(Stored data)
· · · · · · ·

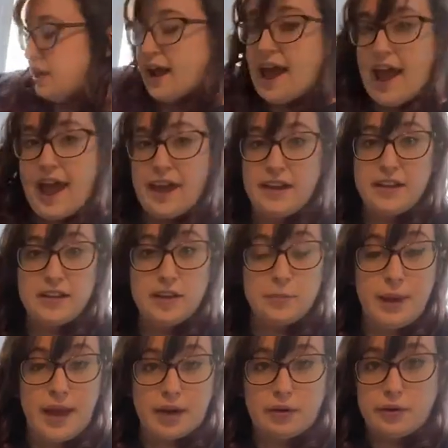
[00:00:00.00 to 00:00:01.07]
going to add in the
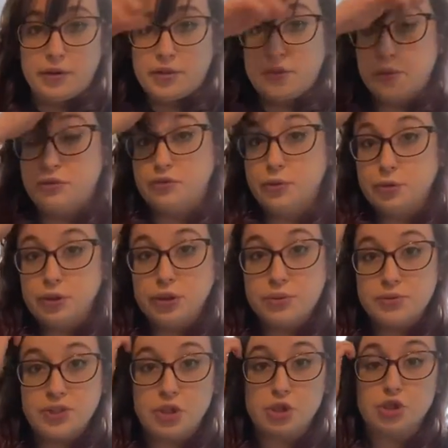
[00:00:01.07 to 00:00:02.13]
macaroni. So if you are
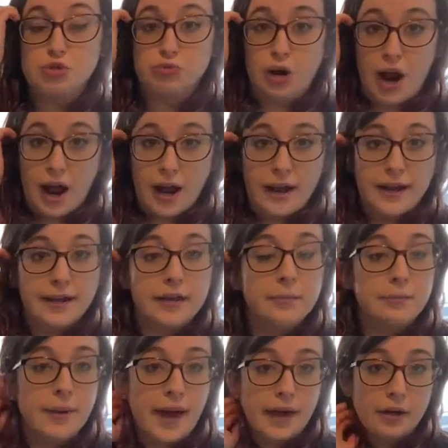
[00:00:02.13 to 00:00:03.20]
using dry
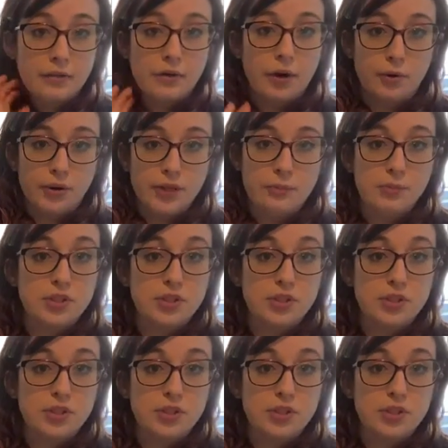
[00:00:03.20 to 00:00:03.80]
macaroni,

· · · · · · ·

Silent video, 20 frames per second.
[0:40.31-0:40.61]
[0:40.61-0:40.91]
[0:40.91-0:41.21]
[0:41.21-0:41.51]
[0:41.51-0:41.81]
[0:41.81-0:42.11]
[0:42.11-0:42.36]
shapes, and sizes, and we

· · · · · · ·

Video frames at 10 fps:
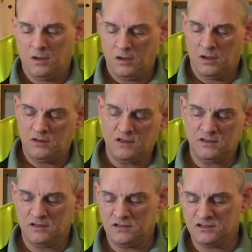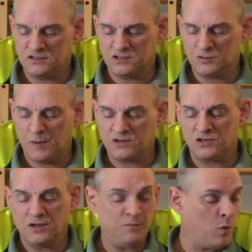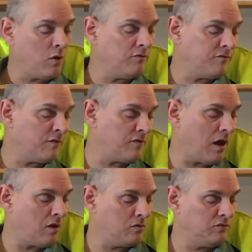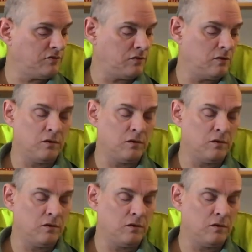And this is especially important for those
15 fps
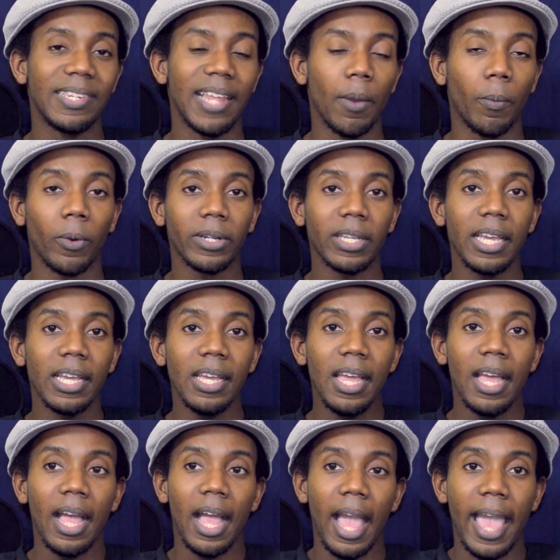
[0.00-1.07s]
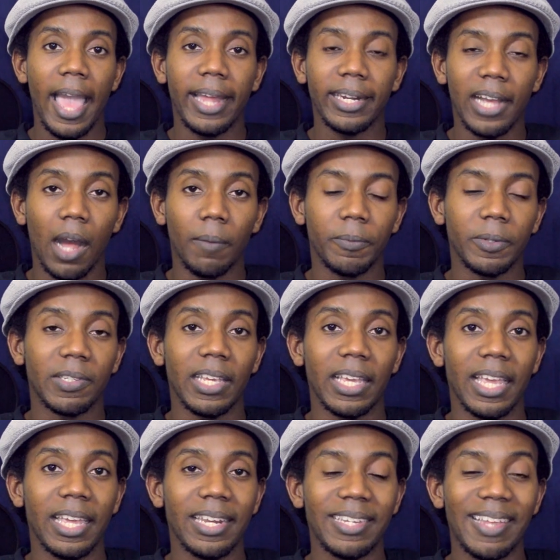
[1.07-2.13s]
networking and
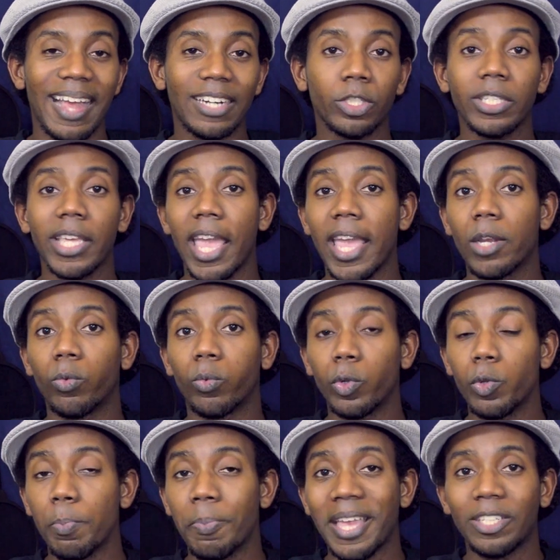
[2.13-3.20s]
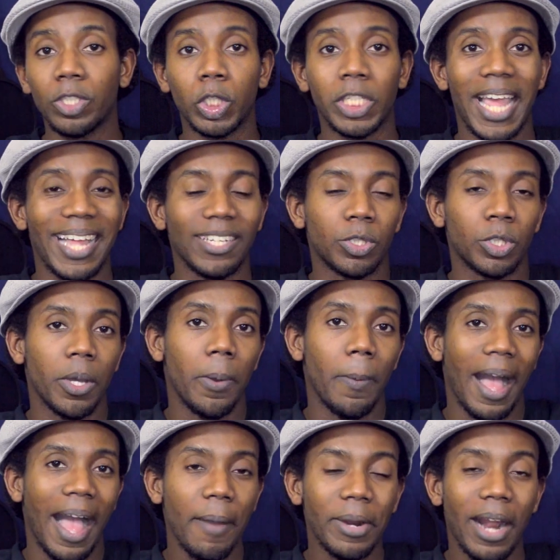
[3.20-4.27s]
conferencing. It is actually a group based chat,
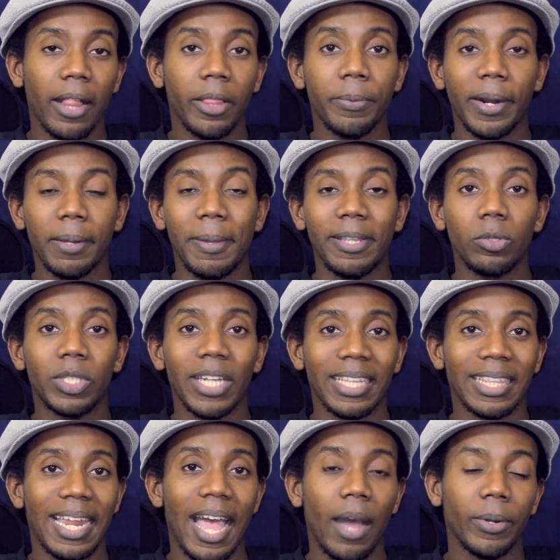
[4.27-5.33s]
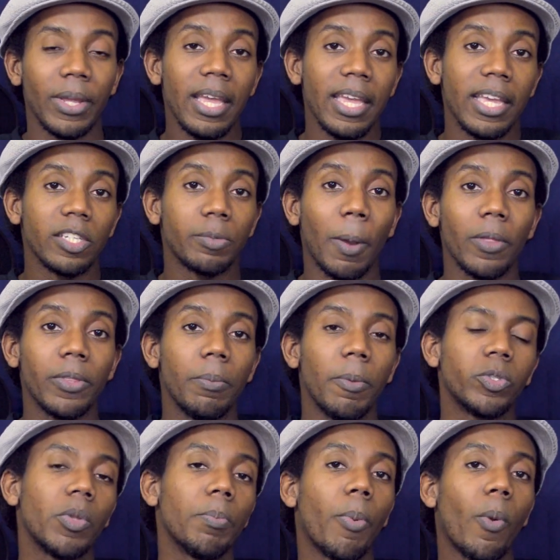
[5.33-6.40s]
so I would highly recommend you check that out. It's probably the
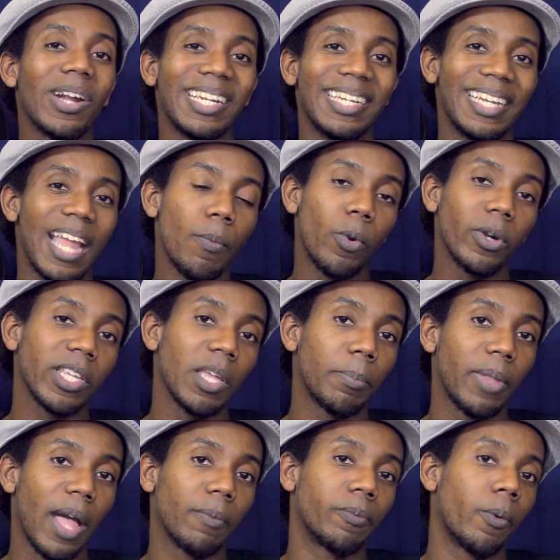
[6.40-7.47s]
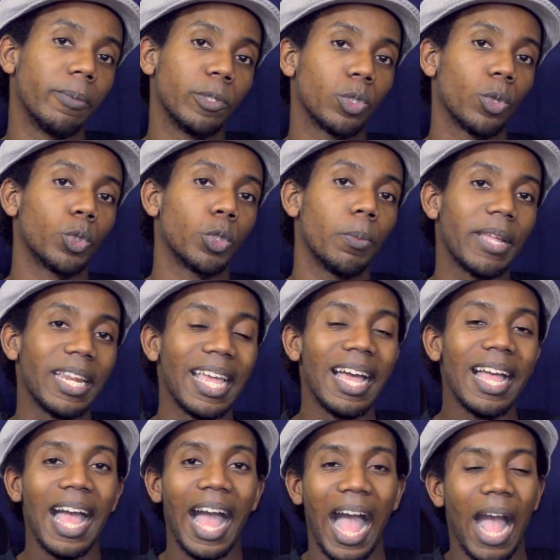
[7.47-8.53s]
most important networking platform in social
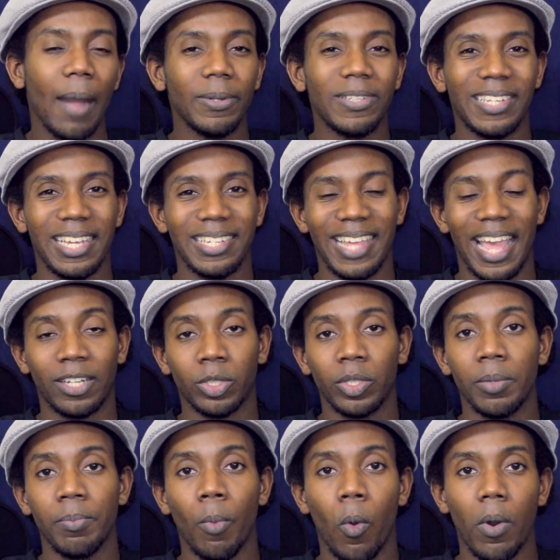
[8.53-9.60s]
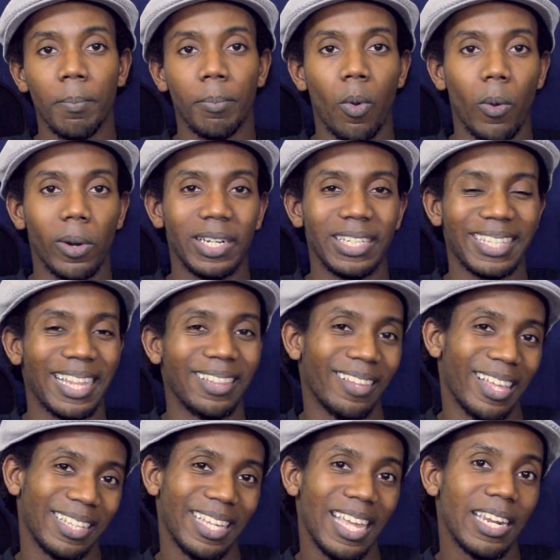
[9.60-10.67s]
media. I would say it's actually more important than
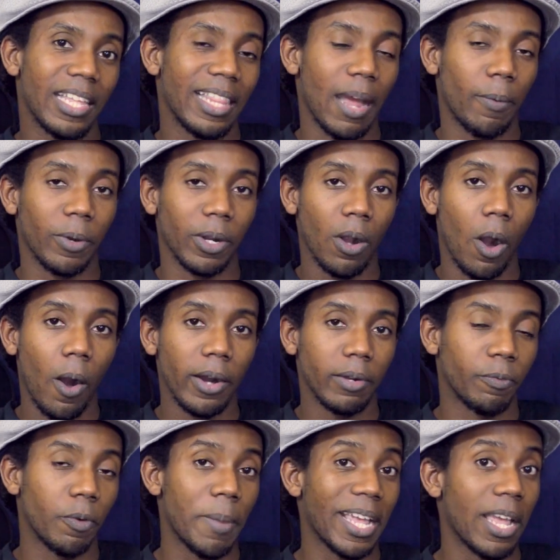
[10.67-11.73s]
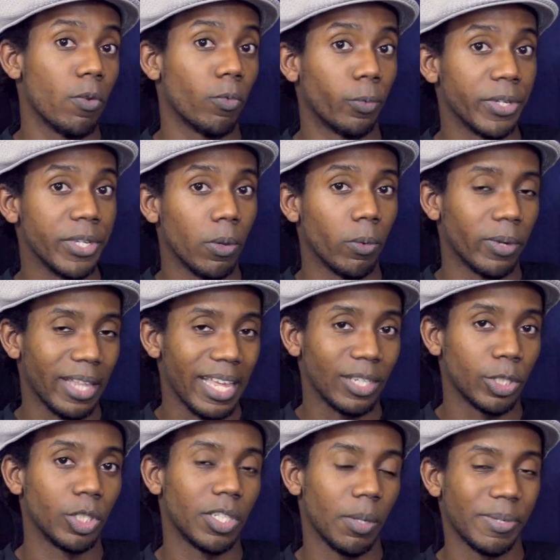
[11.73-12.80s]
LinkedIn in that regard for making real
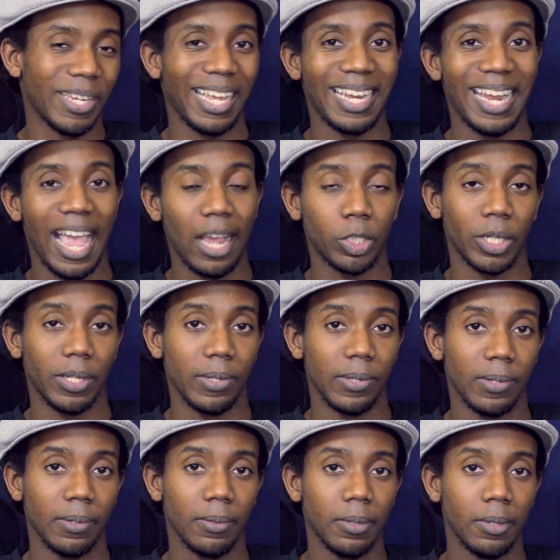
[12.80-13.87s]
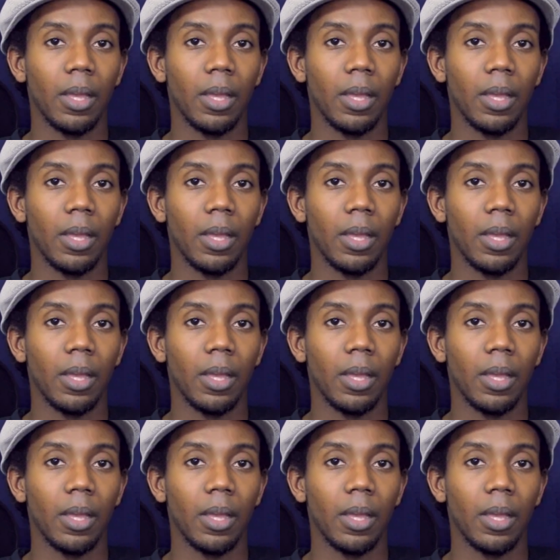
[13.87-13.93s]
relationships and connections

· · · · · · ·

> What the exercise asks: Exactly the lines above from the one that contains "[2.13-3.20s]" down to the one that contains "[8.53-9.60s]" are to be output, both ends kept and pictures omitted.

> Task result:
[2.13-3.20s]
[3.20-4.27s]
conferencing. It is actually a group based chat,
[4.27-5.33s]
[5.33-6.40s]
so I would highly recommend you check that out. It's probably the
[6.40-7.47s]
[7.47-8.53s]
most important networking platform in social
[8.53-9.60s]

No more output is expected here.